> Exercise aim: A faithful copy of every record is needed here. Images must not appear in it.

***** Material provided

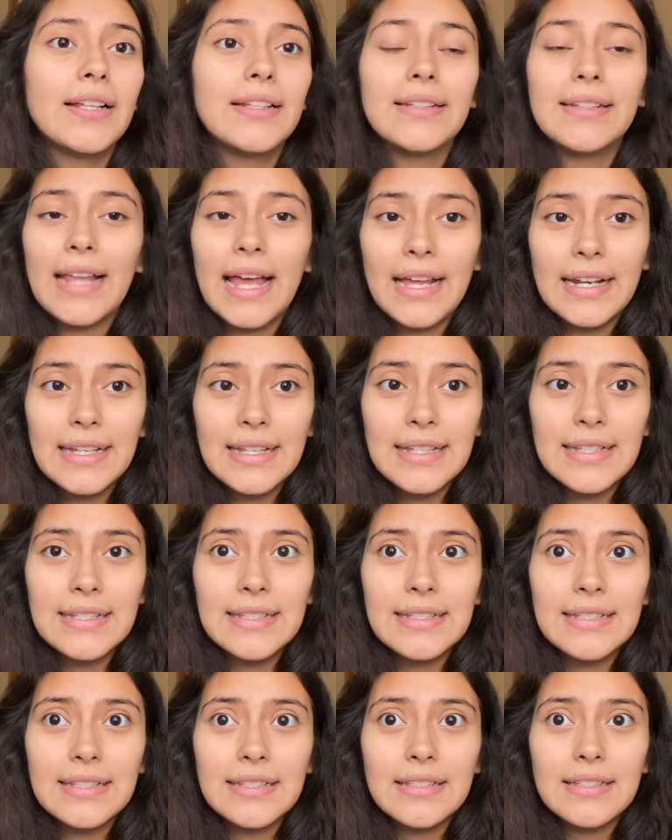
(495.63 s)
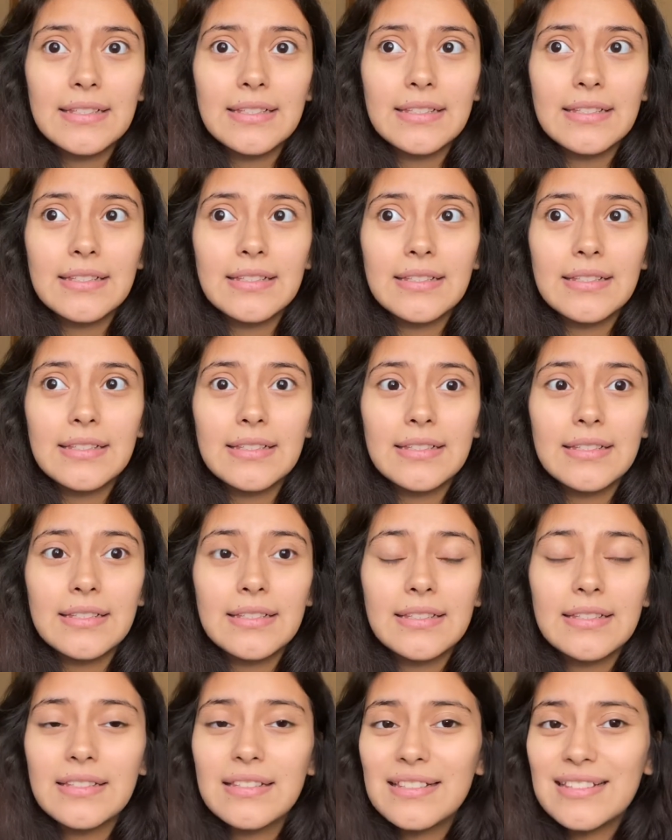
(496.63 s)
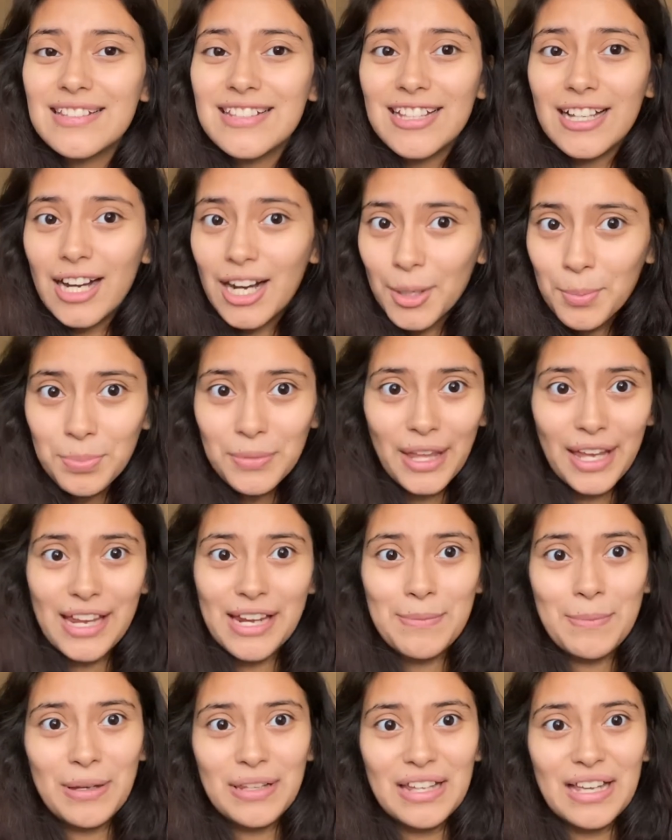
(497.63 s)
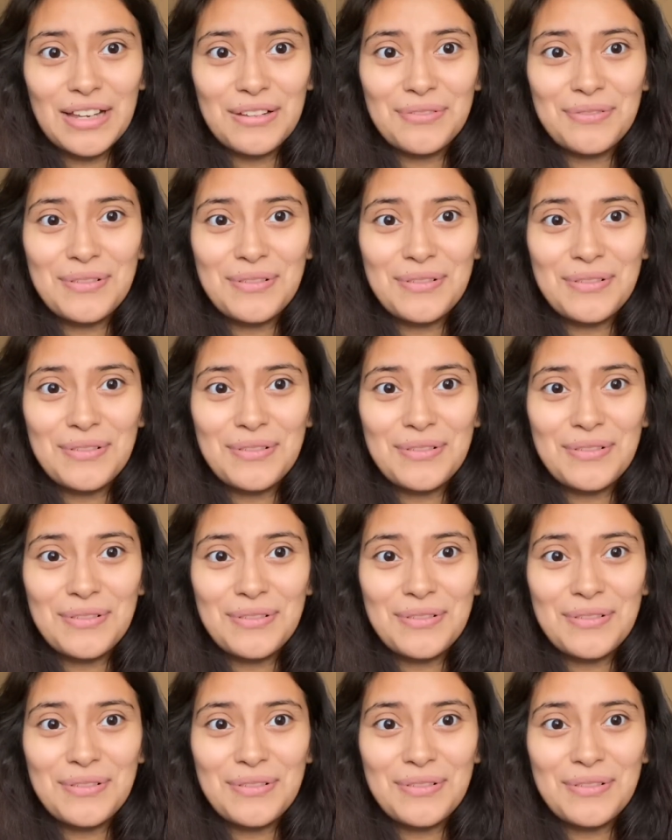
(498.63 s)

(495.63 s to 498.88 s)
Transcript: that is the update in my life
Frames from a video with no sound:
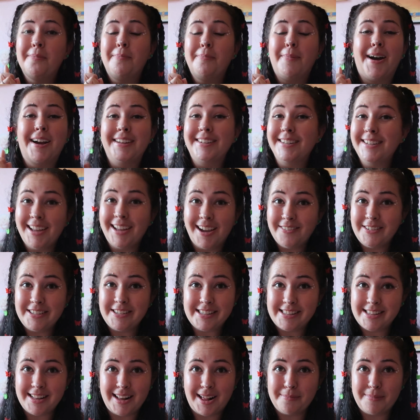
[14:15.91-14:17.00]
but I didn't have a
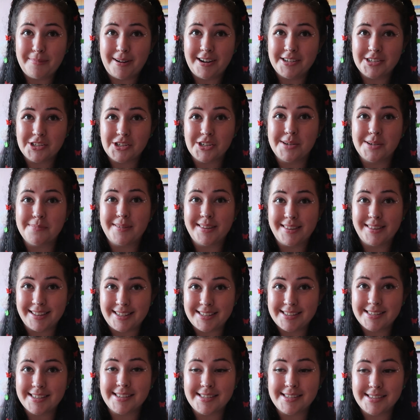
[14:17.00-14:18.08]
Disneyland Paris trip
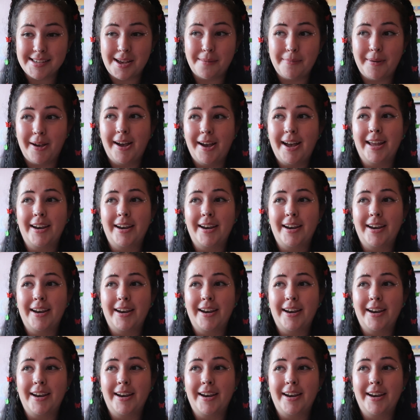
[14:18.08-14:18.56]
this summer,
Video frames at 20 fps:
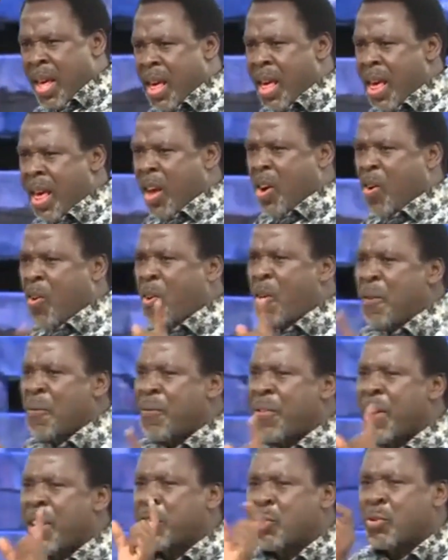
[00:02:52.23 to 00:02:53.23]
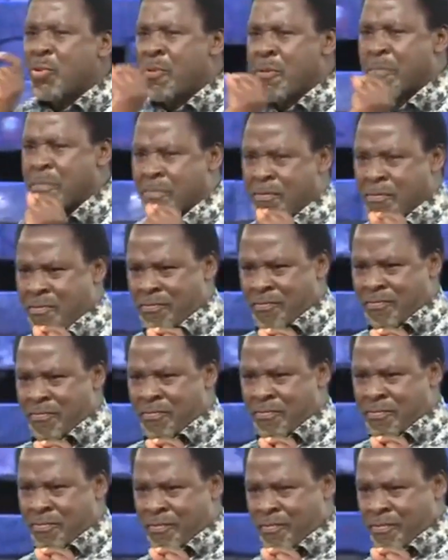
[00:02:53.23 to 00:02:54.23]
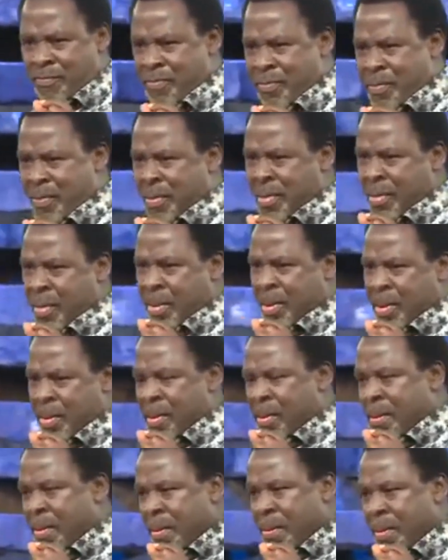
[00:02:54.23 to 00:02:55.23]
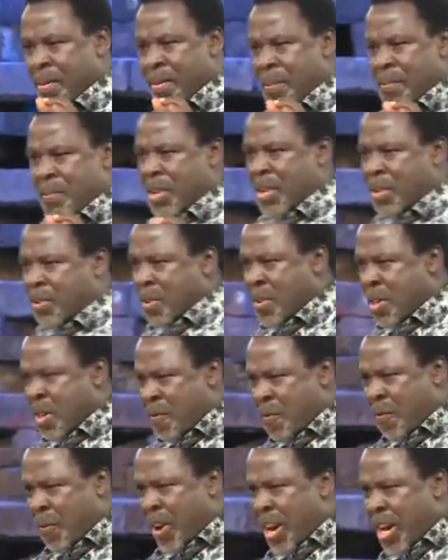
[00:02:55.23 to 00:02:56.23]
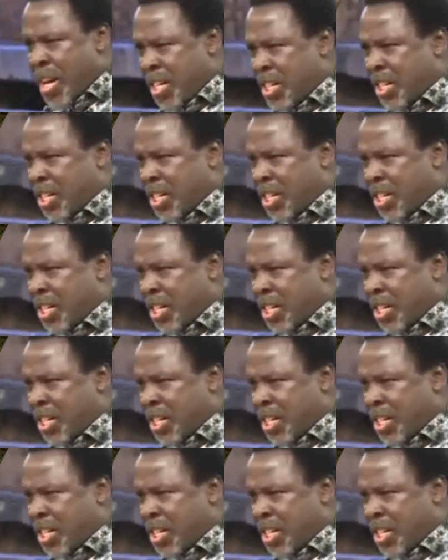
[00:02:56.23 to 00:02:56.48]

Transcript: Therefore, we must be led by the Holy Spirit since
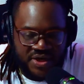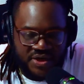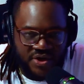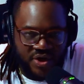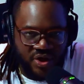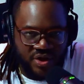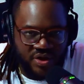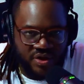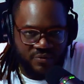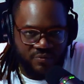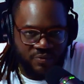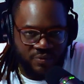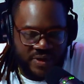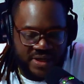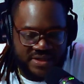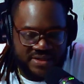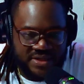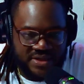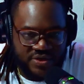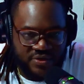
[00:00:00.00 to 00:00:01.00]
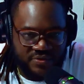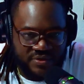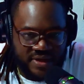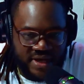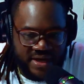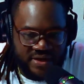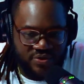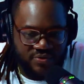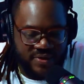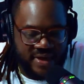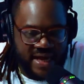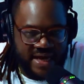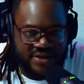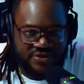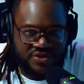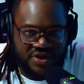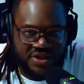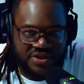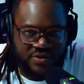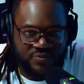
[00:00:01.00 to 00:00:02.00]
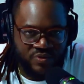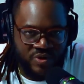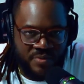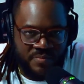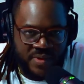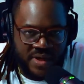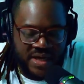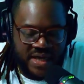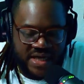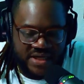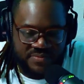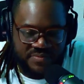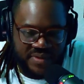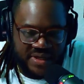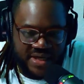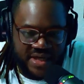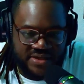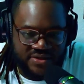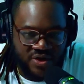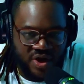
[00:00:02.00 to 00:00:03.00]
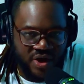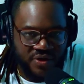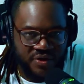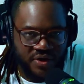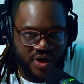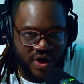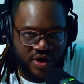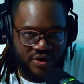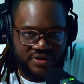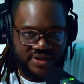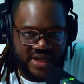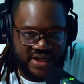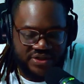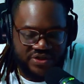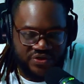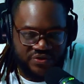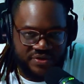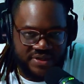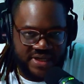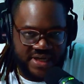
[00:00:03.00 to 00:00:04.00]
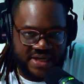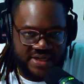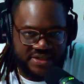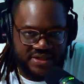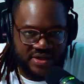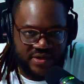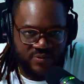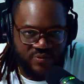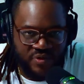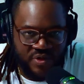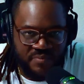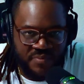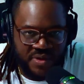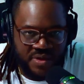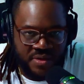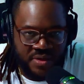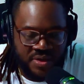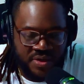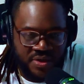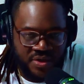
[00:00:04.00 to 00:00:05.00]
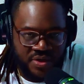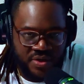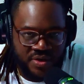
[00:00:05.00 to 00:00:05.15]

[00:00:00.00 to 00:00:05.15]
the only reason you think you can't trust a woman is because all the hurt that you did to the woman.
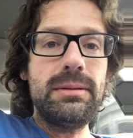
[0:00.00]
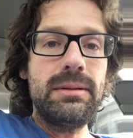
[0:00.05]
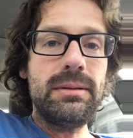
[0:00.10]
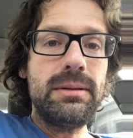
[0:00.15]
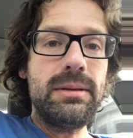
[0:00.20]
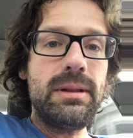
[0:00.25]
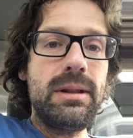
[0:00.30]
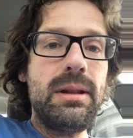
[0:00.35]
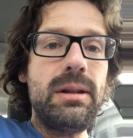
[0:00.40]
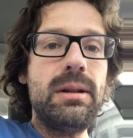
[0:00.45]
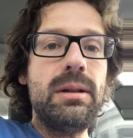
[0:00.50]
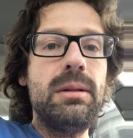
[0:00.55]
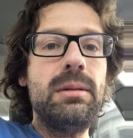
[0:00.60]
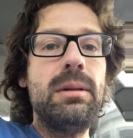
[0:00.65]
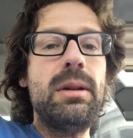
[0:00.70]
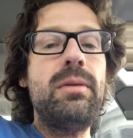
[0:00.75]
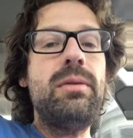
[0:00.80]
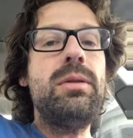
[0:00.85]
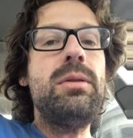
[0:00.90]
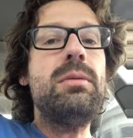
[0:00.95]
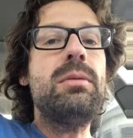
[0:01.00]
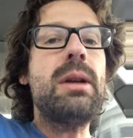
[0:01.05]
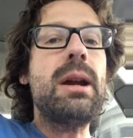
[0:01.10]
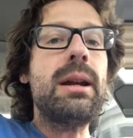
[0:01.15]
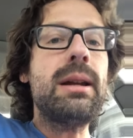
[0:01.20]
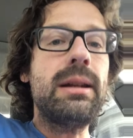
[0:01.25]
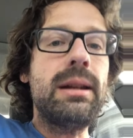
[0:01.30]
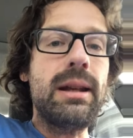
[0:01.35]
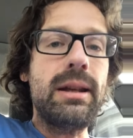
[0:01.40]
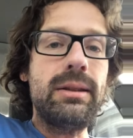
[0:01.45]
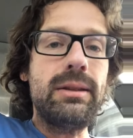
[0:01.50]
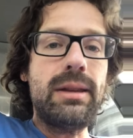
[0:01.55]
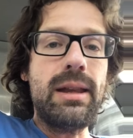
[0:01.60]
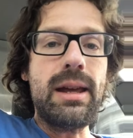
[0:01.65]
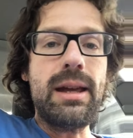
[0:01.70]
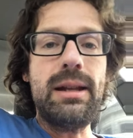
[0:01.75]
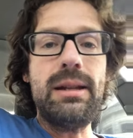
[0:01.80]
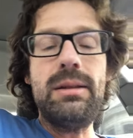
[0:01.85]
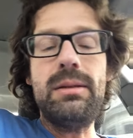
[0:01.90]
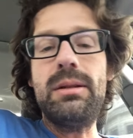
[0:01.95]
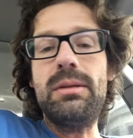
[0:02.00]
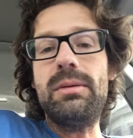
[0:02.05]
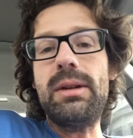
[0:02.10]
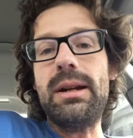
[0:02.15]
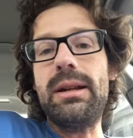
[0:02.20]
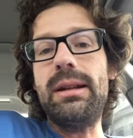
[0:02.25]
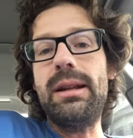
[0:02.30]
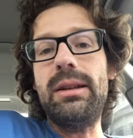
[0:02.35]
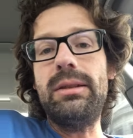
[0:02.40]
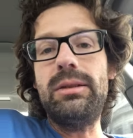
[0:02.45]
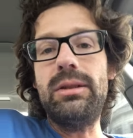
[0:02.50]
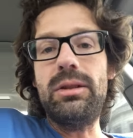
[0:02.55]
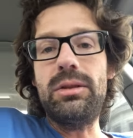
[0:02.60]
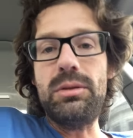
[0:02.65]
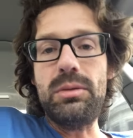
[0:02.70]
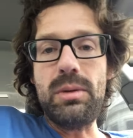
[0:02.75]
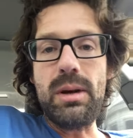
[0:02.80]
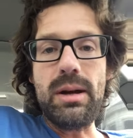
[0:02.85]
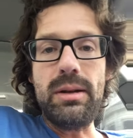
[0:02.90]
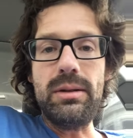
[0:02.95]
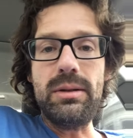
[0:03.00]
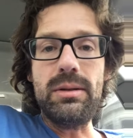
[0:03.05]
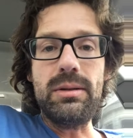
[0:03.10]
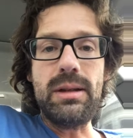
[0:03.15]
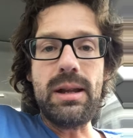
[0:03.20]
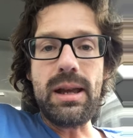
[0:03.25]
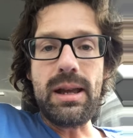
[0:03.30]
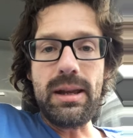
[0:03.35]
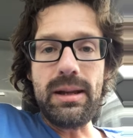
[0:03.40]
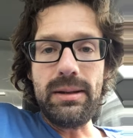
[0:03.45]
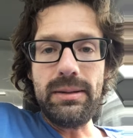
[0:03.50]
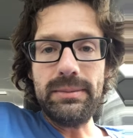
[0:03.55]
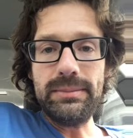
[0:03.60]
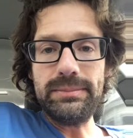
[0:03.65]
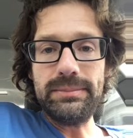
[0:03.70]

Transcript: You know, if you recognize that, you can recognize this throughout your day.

**********

> Solution to the problem:
(495.63 s)
(496.63 s)
(497.63 s)
(498.63 s)

(495.63 s to 498.88 s)
Transcript: that is the update in my life
Frames from a video with no sound:
[14:15.91-14:17.00]
but I didn't have a
[14:17.00-14:18.08]
Disneyland Paris trip
[14:18.08-14:18.56]
this summer,
Video frames at 20 fps:
[00:02:52.23 to 00:02:53.23]
[00:02:53.23 to 00:02:54.23]
[00:02:54.23 to 00:02:55.23]
[00:02:55.23 to 00:02:56.23]
[00:02:56.23 to 00:02:56.48]

Transcript: Therefore, we must be led by the Holy Spirit since
[00:00:00.00 to 00:00:01.00]
[00:00:01.00 to 00:00:02.00]
[00:00:02.00 to 00:00:03.00]
[00:00:03.00 to 00:00:04.00]
[00:00:04.00 to 00:00:05.00]
[00:00:05.00 to 00:00:05.15]

[00:00:00.00 to 00:00:05.15]
the only reason you think you can't trust a woman is because all the hurt that you did to the woman.
[0:00.00]
[0:00.05]
[0:00.10]
[0:00.15]
[0:00.20]
[0:00.25]
[0:00.30]
[0:00.35]
[0:00.40]
[0:00.45]
[0:00.50]
[0:00.55]
[0:00.60]
[0:00.65]
[0:00.70]
[0:00.75]
[0:00.80]
[0:00.85]
[0:00.90]
[0:00.95]
[0:01.00]
[0:01.05]
[0:01.10]
[0:01.15]
[0:01.20]
[0:01.25]
[0:01.30]
[0:01.35]
[0:01.40]
[0:01.45]
[0:01.50]
[0:01.55]
[0:01.60]
[0:01.65]
[0:01.70]
[0:01.75]
[0:01.80]
[0:01.85]
[0:01.90]
[0:01.95]
[0:02.00]
[0:02.05]
[0:02.10]
[0:02.15]
[0:02.20]
[0:02.25]
[0:02.30]
[0:02.35]
[0:02.40]
[0:02.45]
[0:02.50]
[0:02.55]
[0:02.60]
[0:02.65]
[0:02.70]
[0:02.75]
[0:02.80]
[0:02.85]
[0:02.90]
[0:02.95]
[0:03.00]
[0:03.05]
[0:03.10]
[0:03.15]
[0:03.20]
[0:03.25]
[0:03.30]
[0:03.35]
[0:03.40]
[0:03.45]
[0:03.50]
[0:03.55]
[0:03.60]
[0:03.65]
[0:03.70]

Transcript: You know, if you recognize that, you can recognize this throughout your day.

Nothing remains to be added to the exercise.